Yes we do keep a "client" list here at The Business - but it's not what you think. It's basically just our own log of how many customers we have during the day, how long a session they requested, and anything else noteworthy. Nothing different from what you would find at a day spa. We do make it a point not to gather any personal information from clients, since this obviously scares the living shit out of them.

Most entrees look like this:

Tony. 3:30. Walk-in. 45 min.


Pretty much harmless stuff. Now what you see in the movies and the newspapers about client lists being submitted to police - that's another story. When you're running a high-end escort service or bordello - no matter what they tell you as a customer - they will go out of their way to gather as much dirt on you as possible. So when they do get busted, the owner can use it as a bargaining chip. Heck - look at Spitzer. For his $5000 hookers, he bought absolutely no privacy, did he?

When you're at a local place like The Business, and the clientele are auto mechanics, truck drivers and travelling salesmen, the prosecutors really have no interest. In a small town like this, there are no political points to be scored with a witchhunt of the Townies.

If there's a big scandal like when the DC madam revealed her client list, it's because there's some ulterior motives involved. One politician trying to destroy another, etc. When you're small beans, like us, people really DON'T want to know who's been a customer.

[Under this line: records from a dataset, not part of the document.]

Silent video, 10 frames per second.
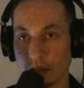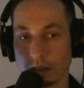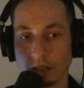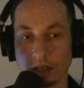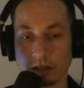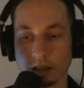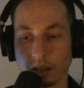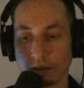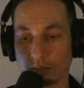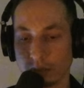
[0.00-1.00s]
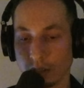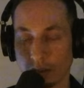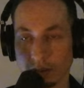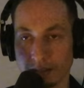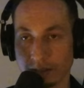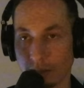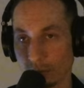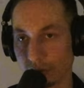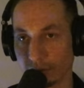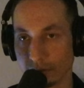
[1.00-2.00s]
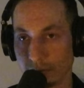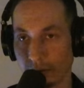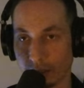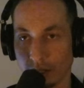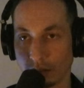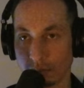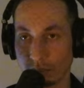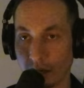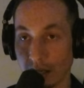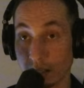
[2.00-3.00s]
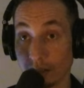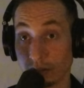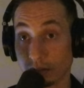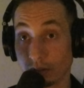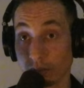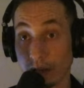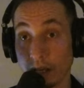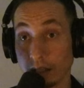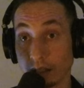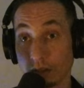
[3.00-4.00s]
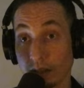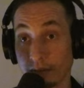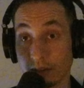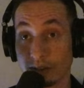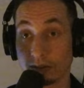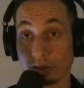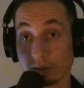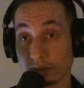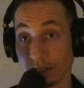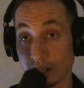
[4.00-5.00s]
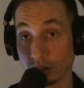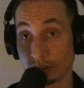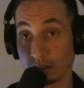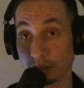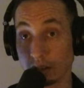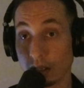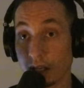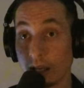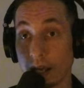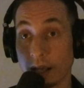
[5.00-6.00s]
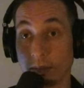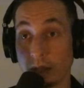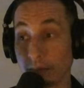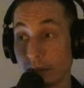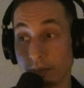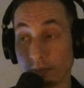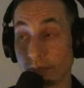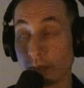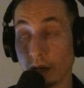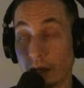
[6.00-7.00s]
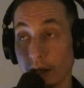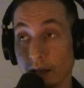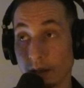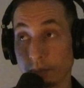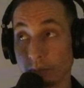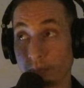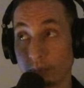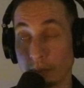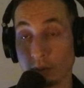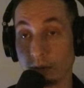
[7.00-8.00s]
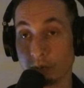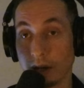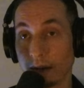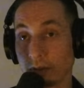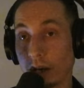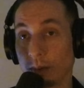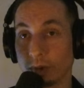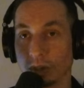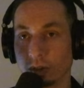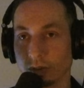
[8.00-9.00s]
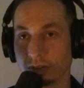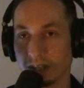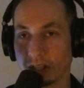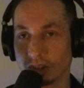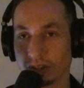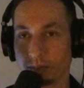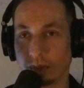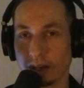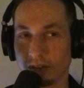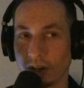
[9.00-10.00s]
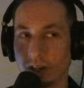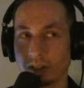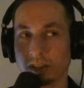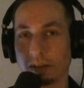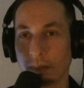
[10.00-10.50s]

that um, you know these chemicals are affecting your brain in a certain way, and you're having this hallucination, right. and maybe uh, people will have common hallucinations, mm-hmm. but it's all in theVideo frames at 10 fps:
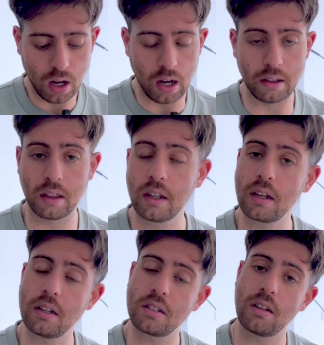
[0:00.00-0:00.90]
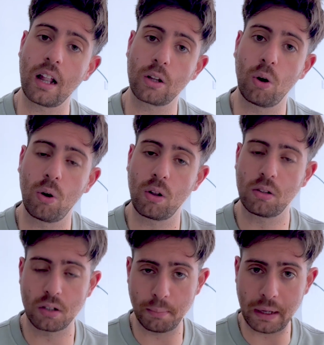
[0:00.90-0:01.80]
And the thing is,
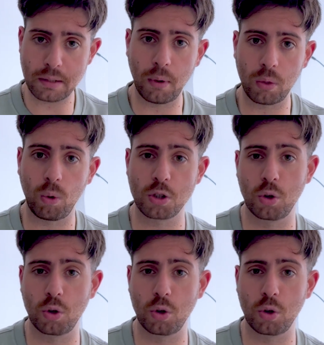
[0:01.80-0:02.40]
alcohol based mouthwash,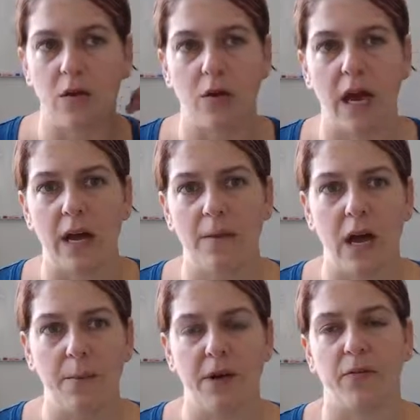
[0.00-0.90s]
you got to
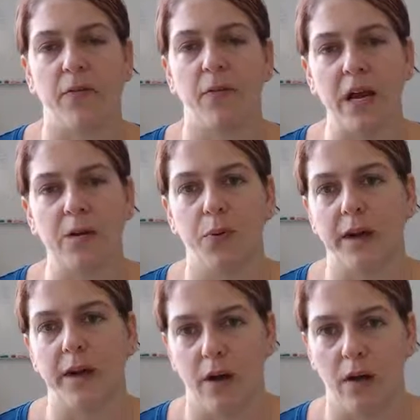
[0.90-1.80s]
not be afraid to
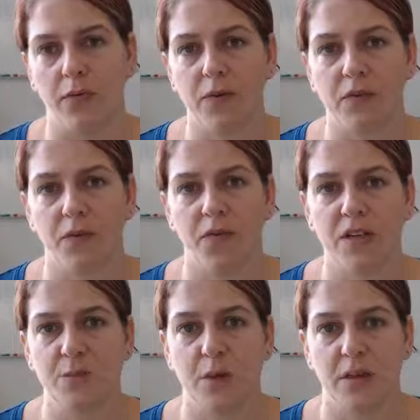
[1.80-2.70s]
put out offers on
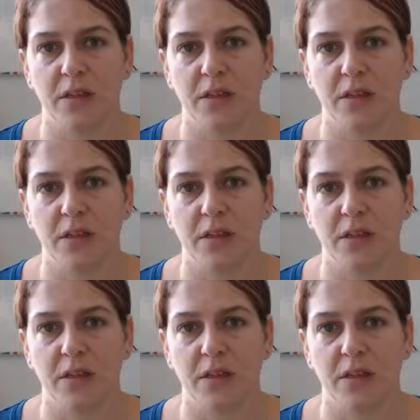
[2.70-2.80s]
Facebook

For example, when I first got into the business (a few years ago, ahem) there was a scandal involving a rival parlor. Apparently there was a big sting and they ended up catching a couple cops and several "upstanding" local citizens. And when all was said and done, the only thing the city had to show for it was a giant embarassment to the police department, and several high-profile divorces. AND the parlor later reopened across town as if nothing ever happened!!!

So in other words, there really is nothing to worry about if you go visit your local massage parlor. There are no hordes of police and camera crews waiting to pounce as soon as you drop your pants. Unless you're a former vice president of course.